* _TASK DIRECTIONS_
From the material below, copy out each line with the word "second" in it.

* _PROVIDED RECORDS_
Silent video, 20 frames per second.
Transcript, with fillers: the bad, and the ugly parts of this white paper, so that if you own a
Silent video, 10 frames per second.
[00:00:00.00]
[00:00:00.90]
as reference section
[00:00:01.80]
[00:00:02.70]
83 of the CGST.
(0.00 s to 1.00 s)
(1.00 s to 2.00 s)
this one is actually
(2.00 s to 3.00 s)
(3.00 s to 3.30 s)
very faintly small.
==
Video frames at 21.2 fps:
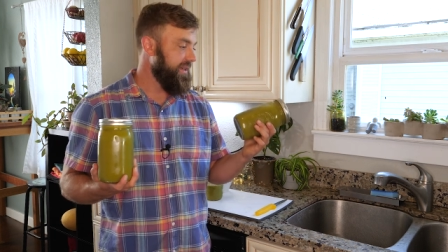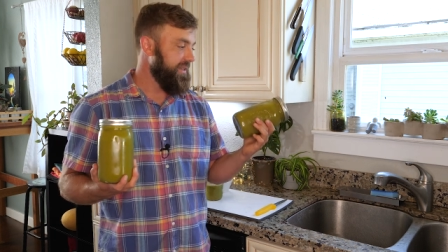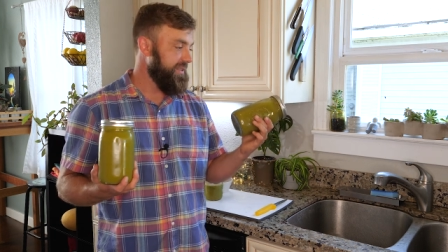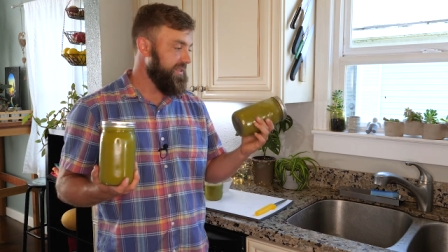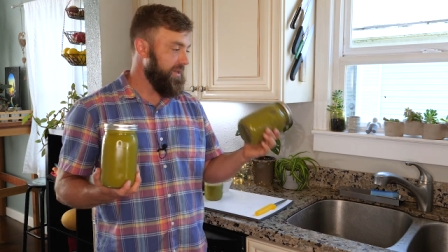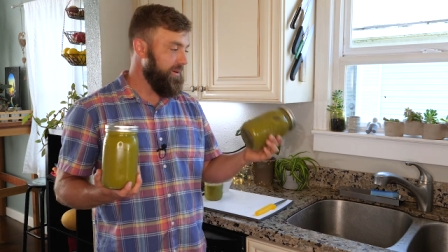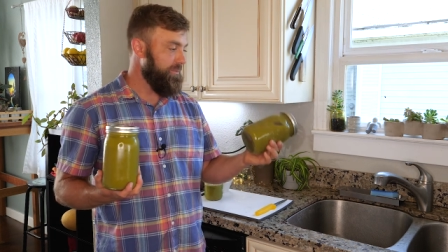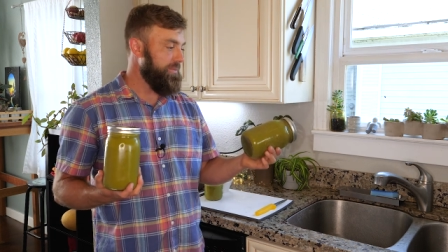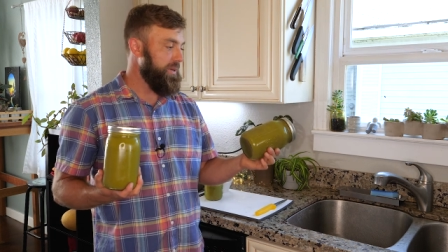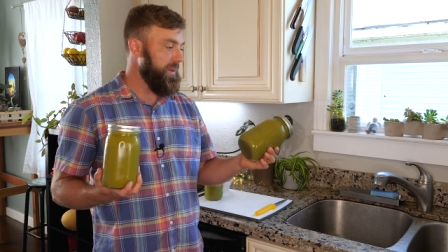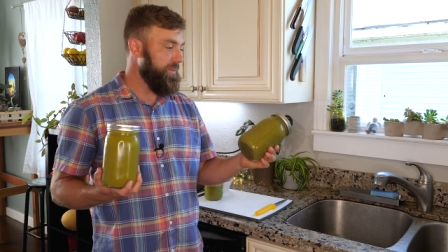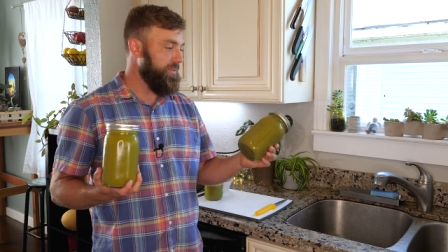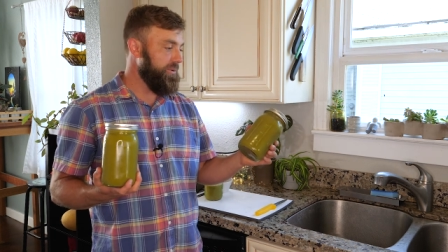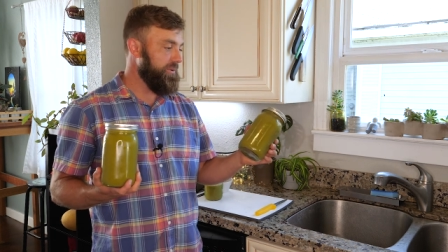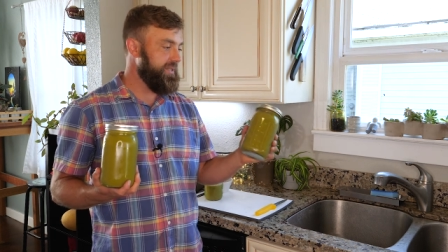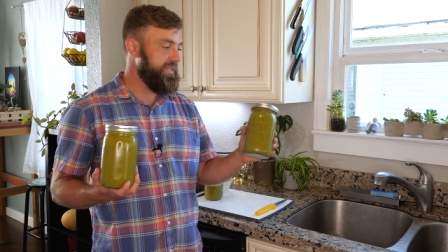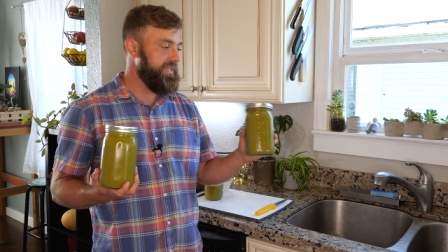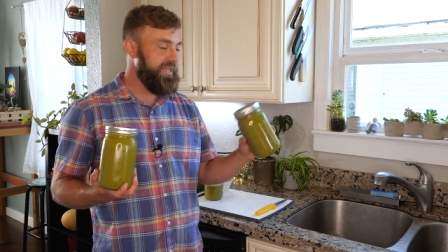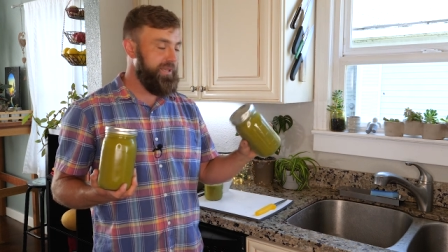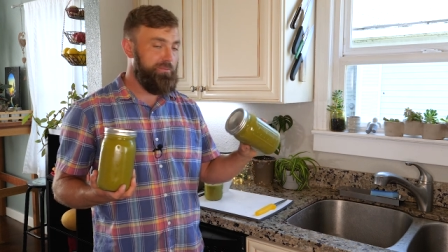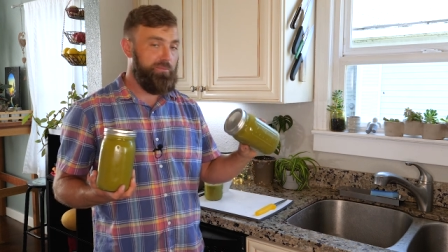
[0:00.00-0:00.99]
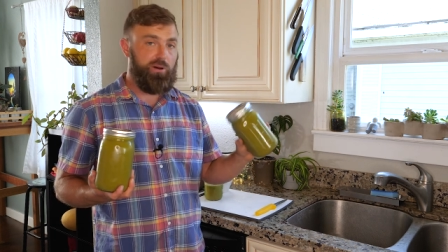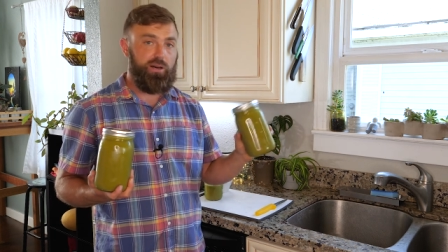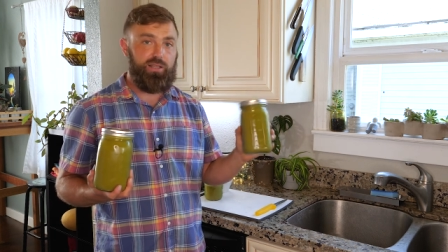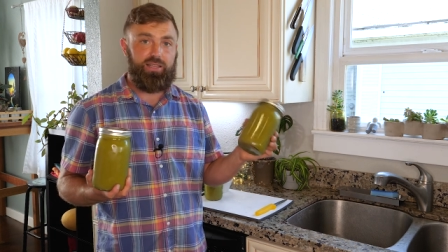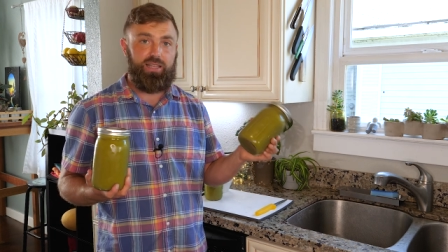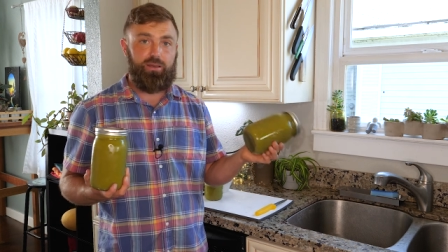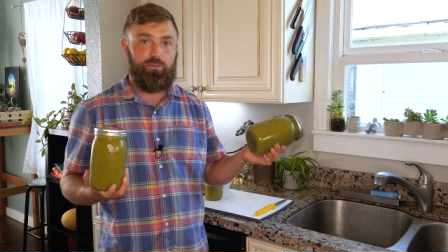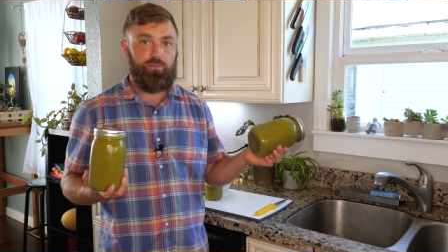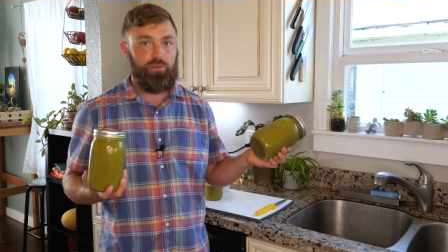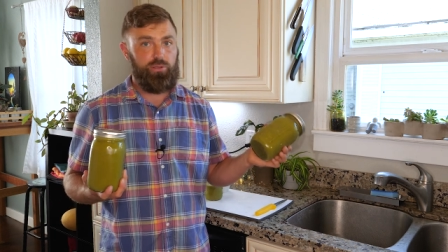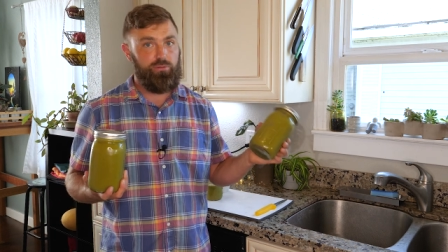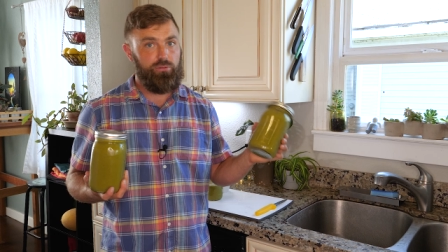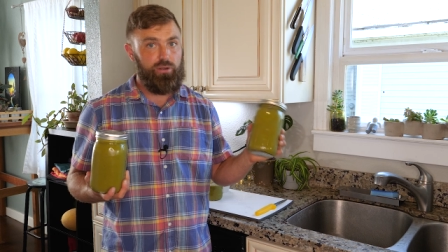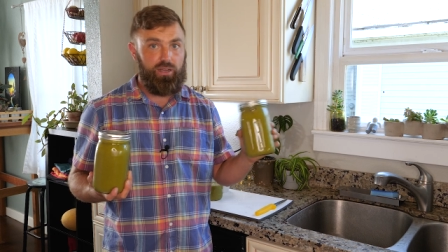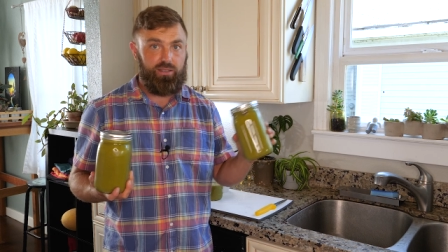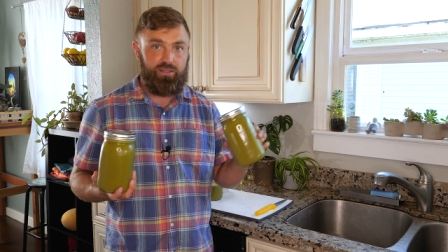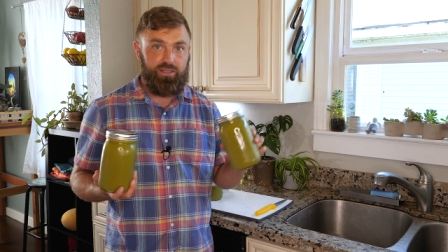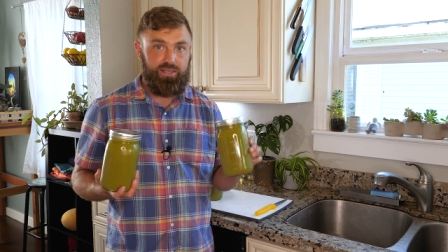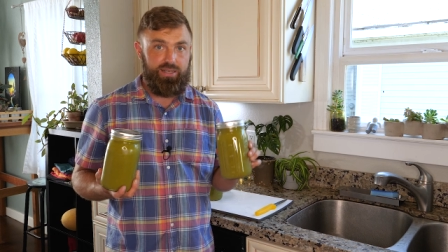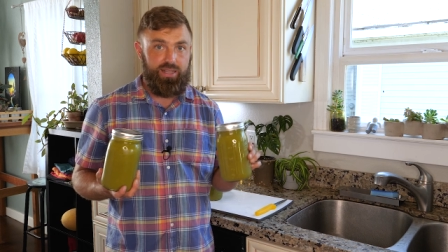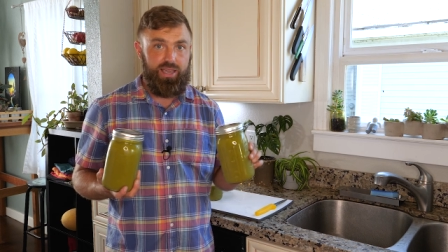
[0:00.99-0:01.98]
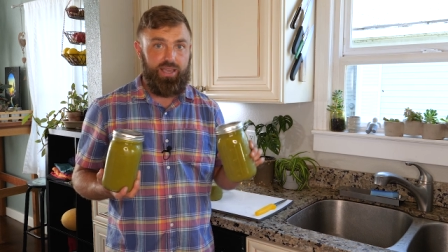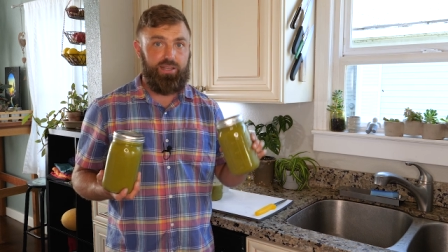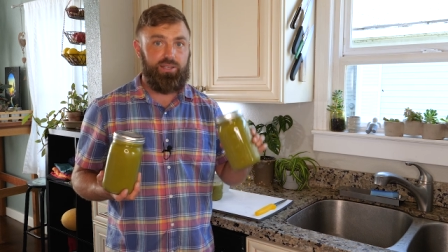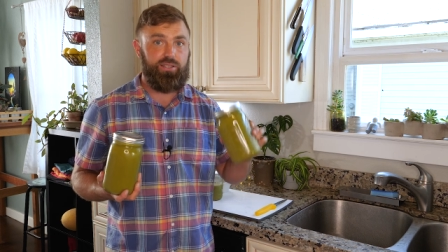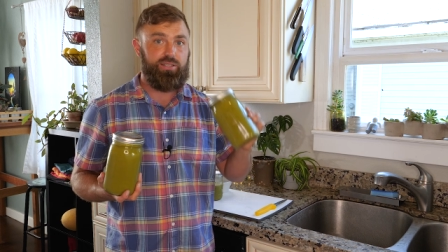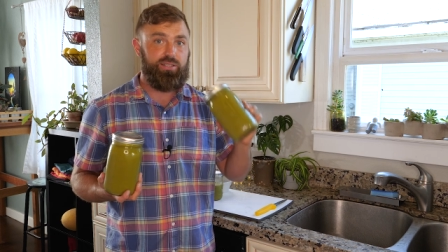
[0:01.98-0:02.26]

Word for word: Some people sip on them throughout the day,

* _ANSWER SECTION_
Silent video, 20 frames per second.
Silent video, 10 frames per second.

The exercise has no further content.